Loss of access to the bladder may also represent a source of postoperative morbidity. Loss of a suprapubic tube and closure of its tract is an underreported but not uncommon complication. Access may be reestablished by using a flexible cystoscope or ureteroscope and may require fluoroscopy to negotiate the tract and pass a flexible wire down to the bladder. If this procedure fails, the patient may be given a fluid bolus and the bladder may be percutaneously accessed under sonographic guidance. Once access has been established, the tract may be dilated and a council catheter passed over the wire. Inability to catheterize a continent efferent limb may be treated similarly and endoscopic negotiation of the conduit usually suffices to reestablish access.

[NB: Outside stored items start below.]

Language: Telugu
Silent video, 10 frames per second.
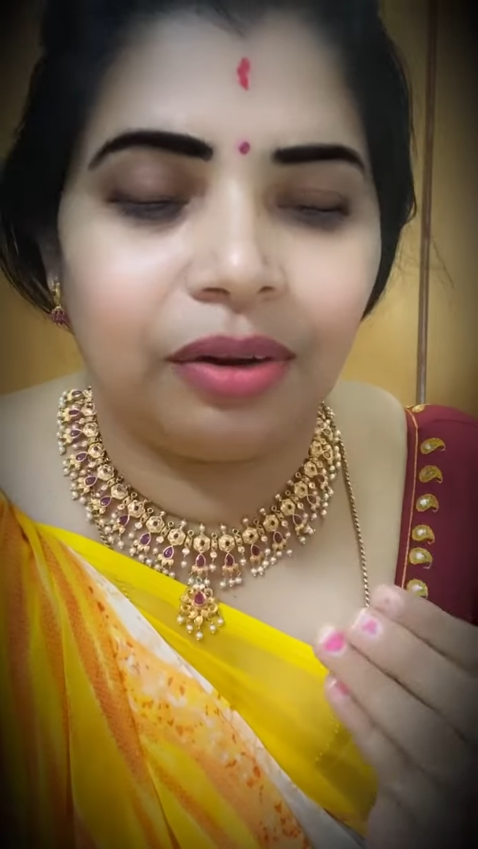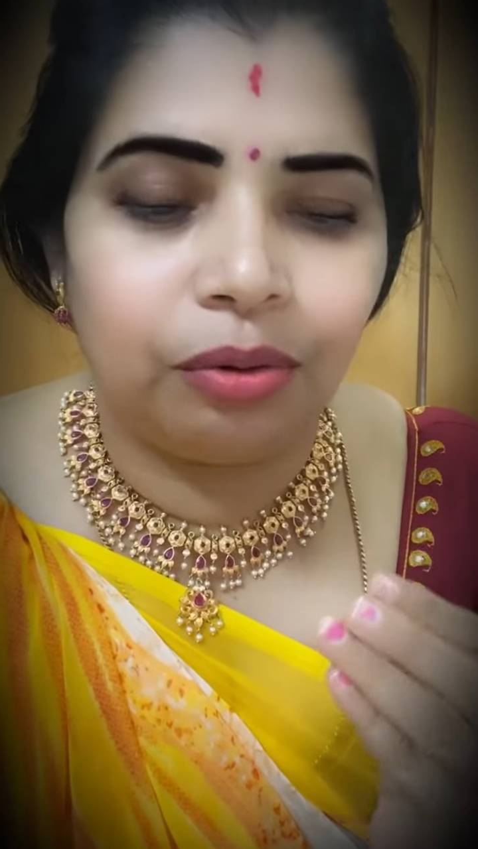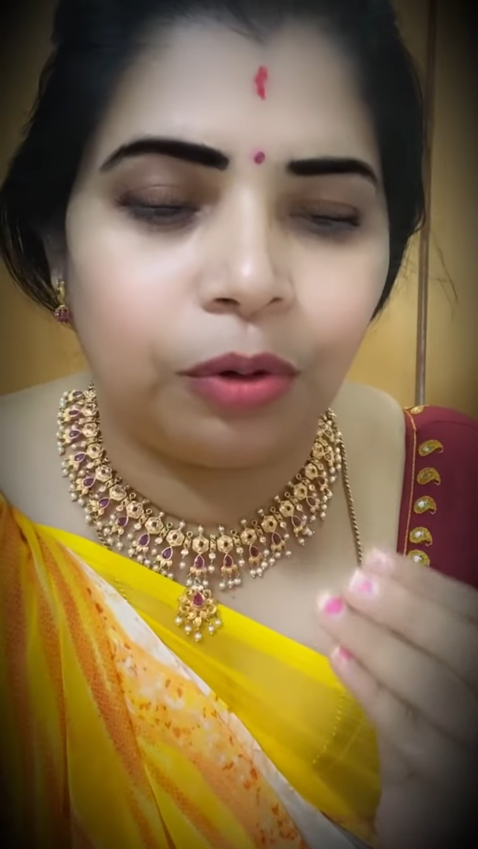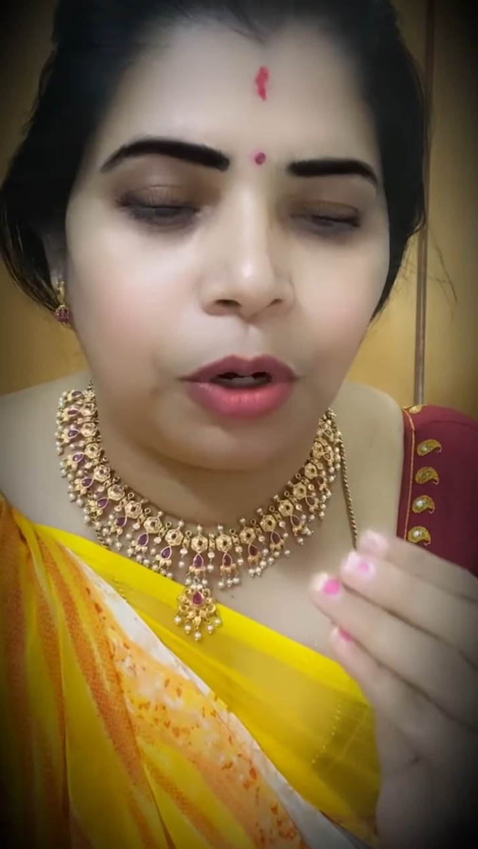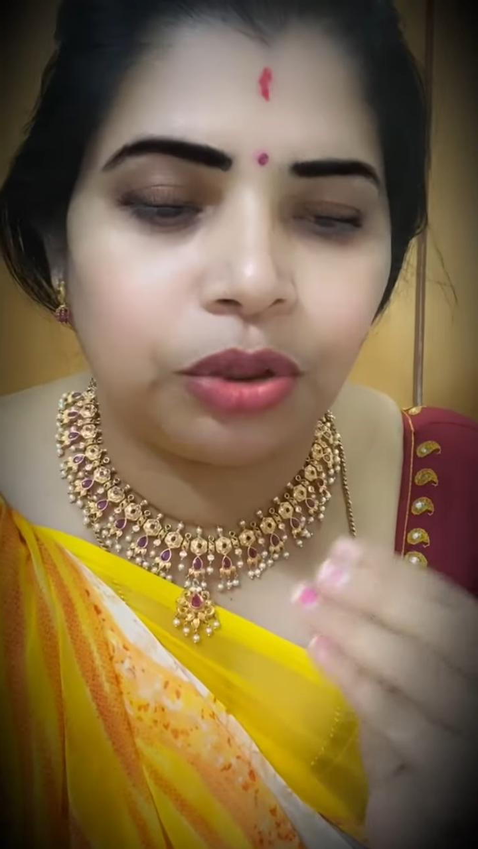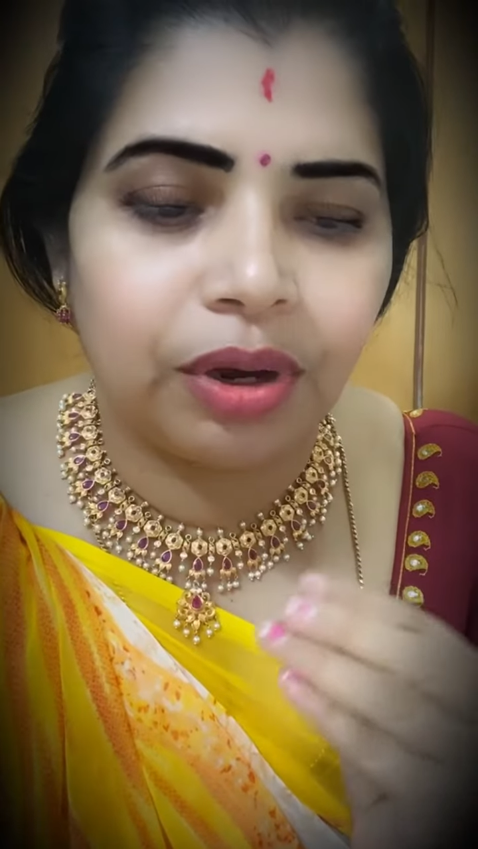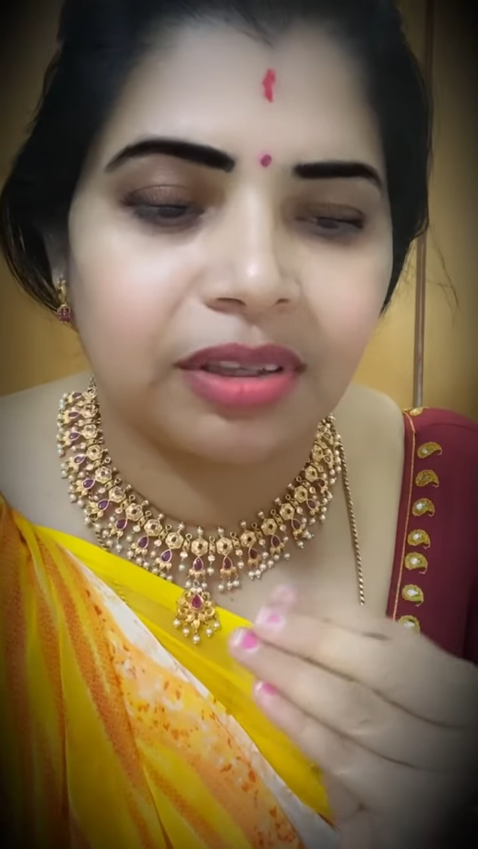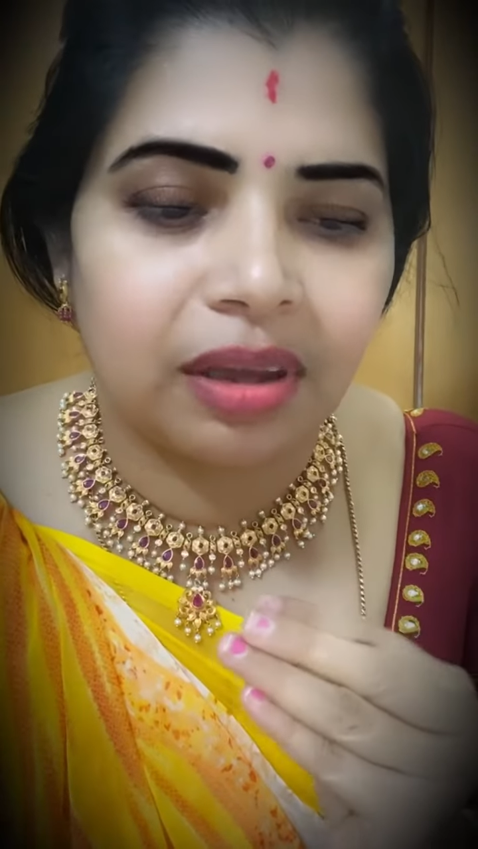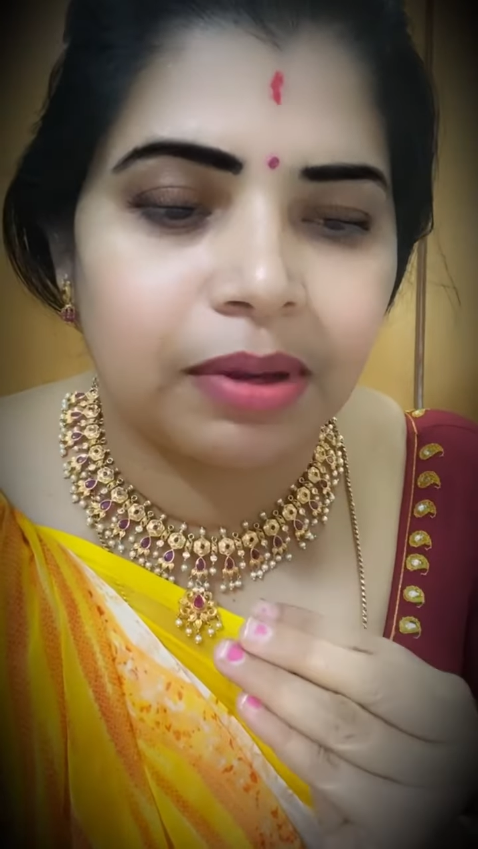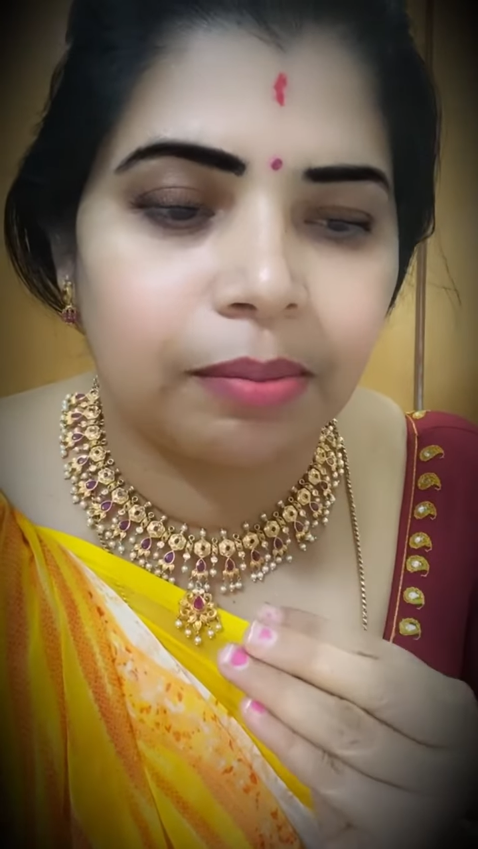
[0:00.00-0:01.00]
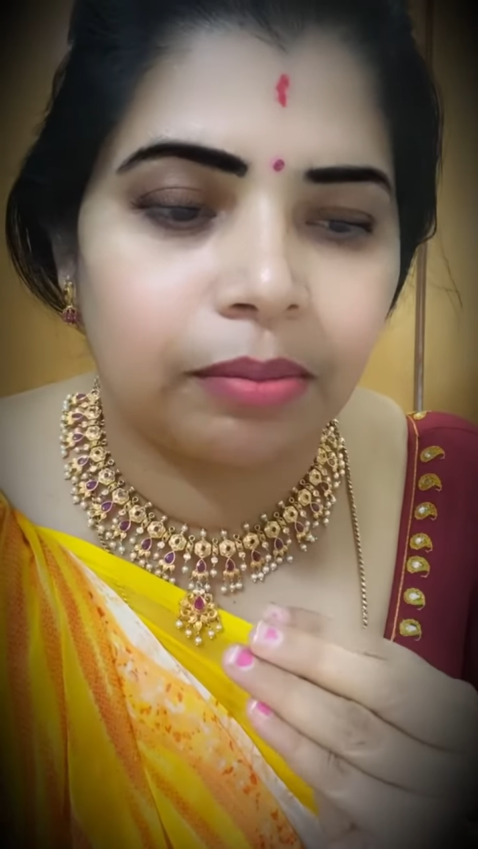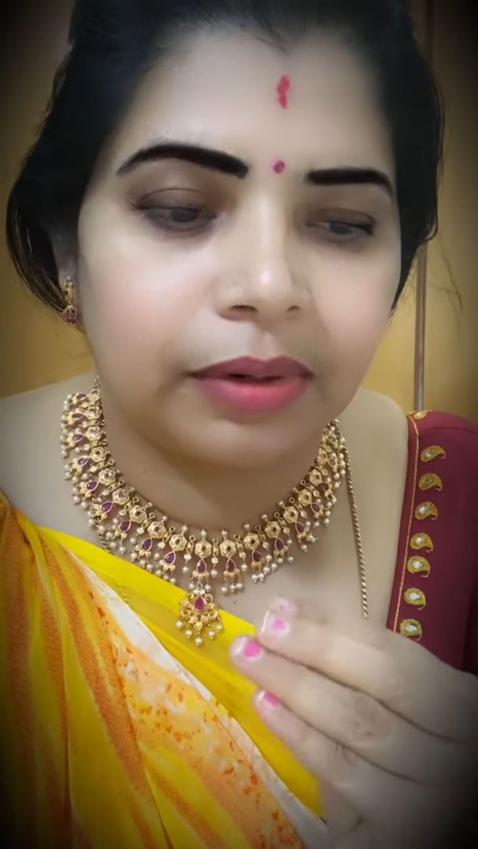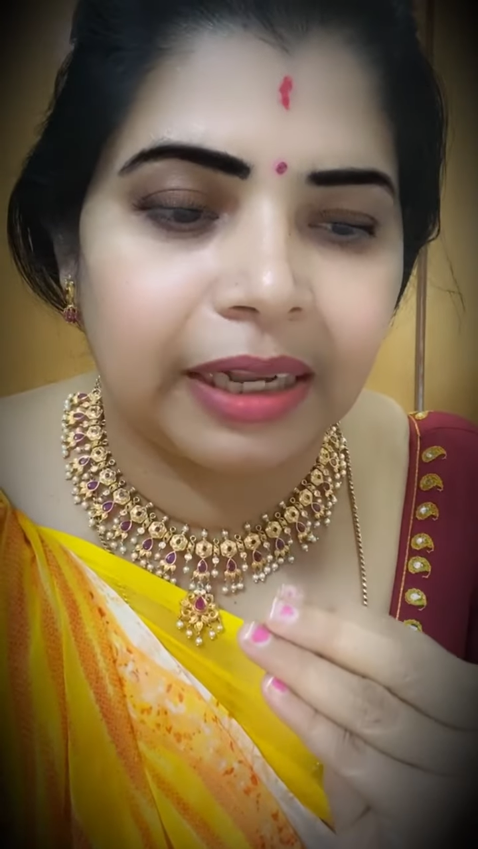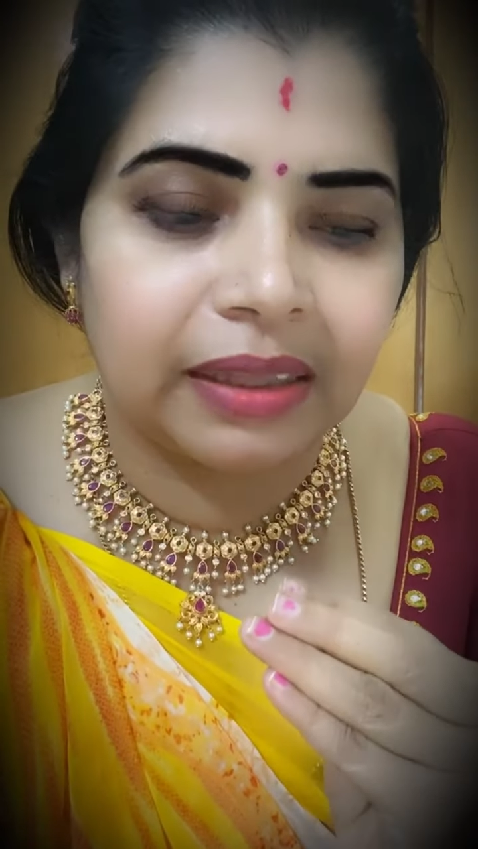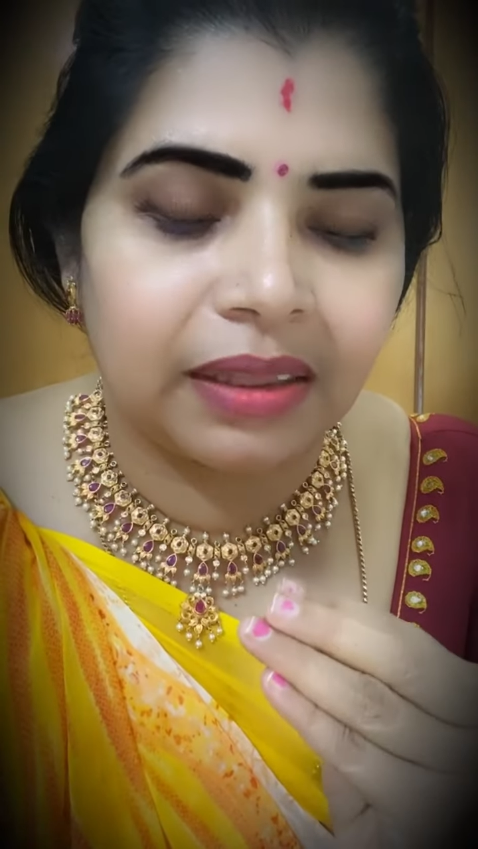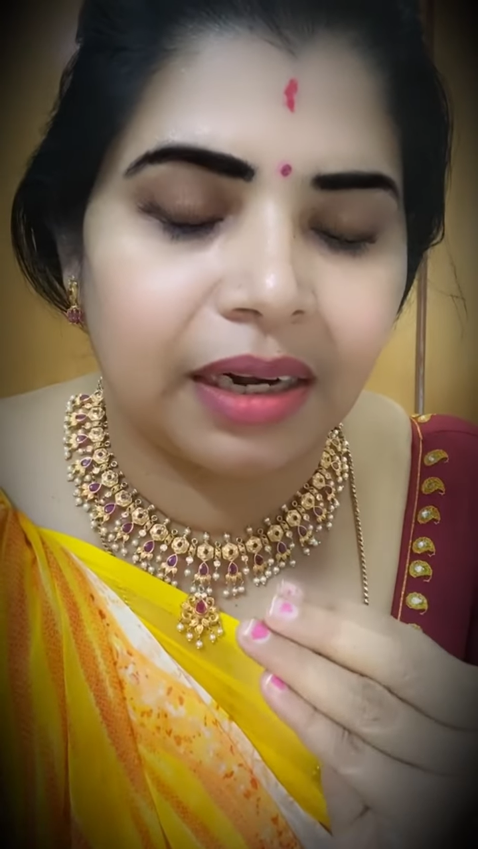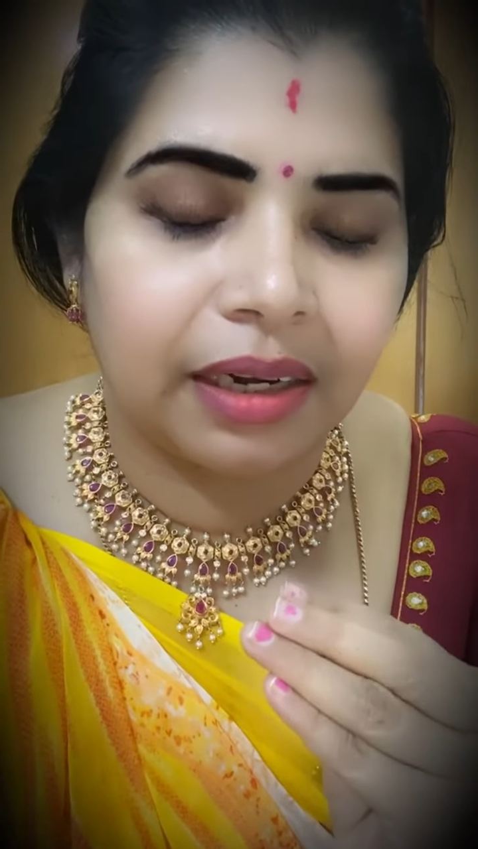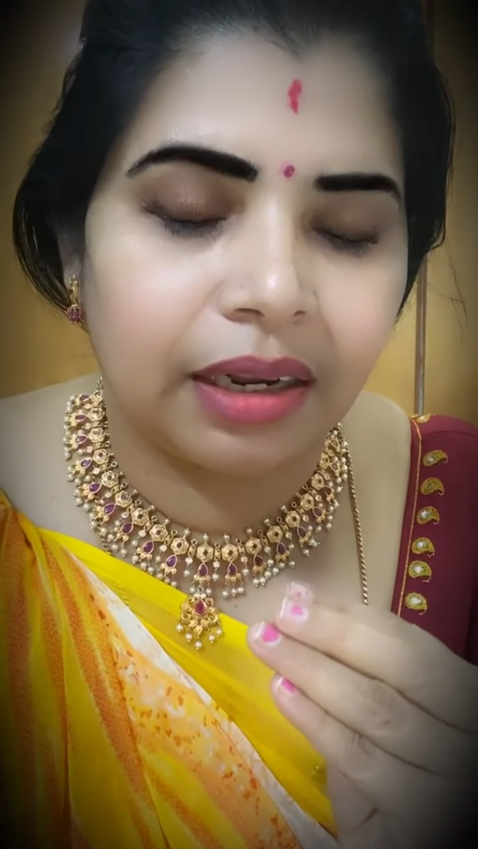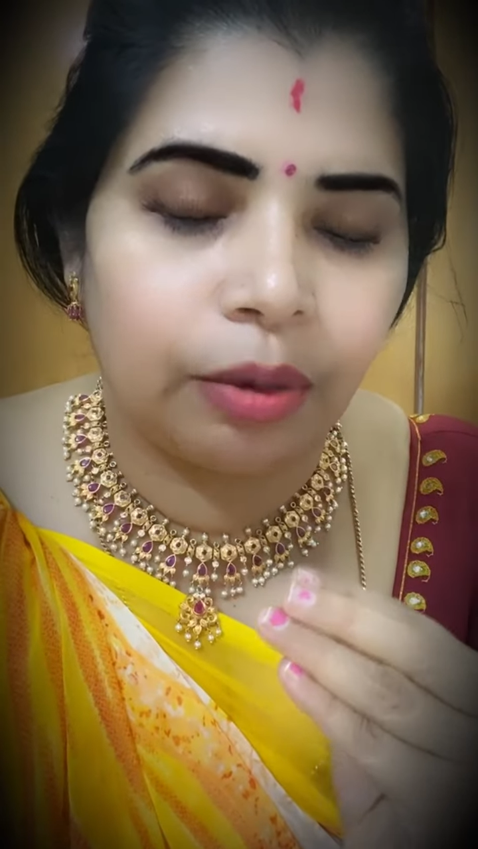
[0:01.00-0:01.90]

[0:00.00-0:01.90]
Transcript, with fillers: రోజు ఒక సమయం టెన్ థర్టీ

Though a number of authors have reported their results with BNC, most series have been small, retrospective, and with a great deal of variability in technique.2,3,6,10 Consequently, long-term outcomes and overall success rates are difficult to judge. In series where the bladder neck is anteriorly mobilized and appropriate vascularized interposition is utilized, long-term continence rates range from 86% to 100% with a 7% to 8% reoperation rate.2,3,10 In series where these principles have not been employed, fistula formation and reoperation rate approach 30% and 25%, respectively.7 Upper tract deterioration has been noted in a single series (11%) and has been causally related to use of a continent catheterizable efferent channel in patients with persistent bladder dysfunction.3

Though closure of the bladder neck is not the procedure of choice for control of fistula or severe incontinence due to urethral loss, it nonetheless represents a viable treatment option in selected patients with advanced neurologic diseases or comorbidities precluding a more aggressive option. It may also be a useful alternative to supravesical urinary diversion in patients who have failed prior reconstructive lower urinary tract procedures. Decisions regarding surgical approach and postoperative bladder management should be individualized to meet each patient’s needs. Essential techniques for closure include wide mobilization of the bladder neck out of a dependent position; multilayer, nonoverlapping, tension-free closure; and interposition of a well-vascularized flap between the closed bladder neck and the pelvic outlet. Following these principles should yield a high level of success with acceptable risks and postoperative morbidity.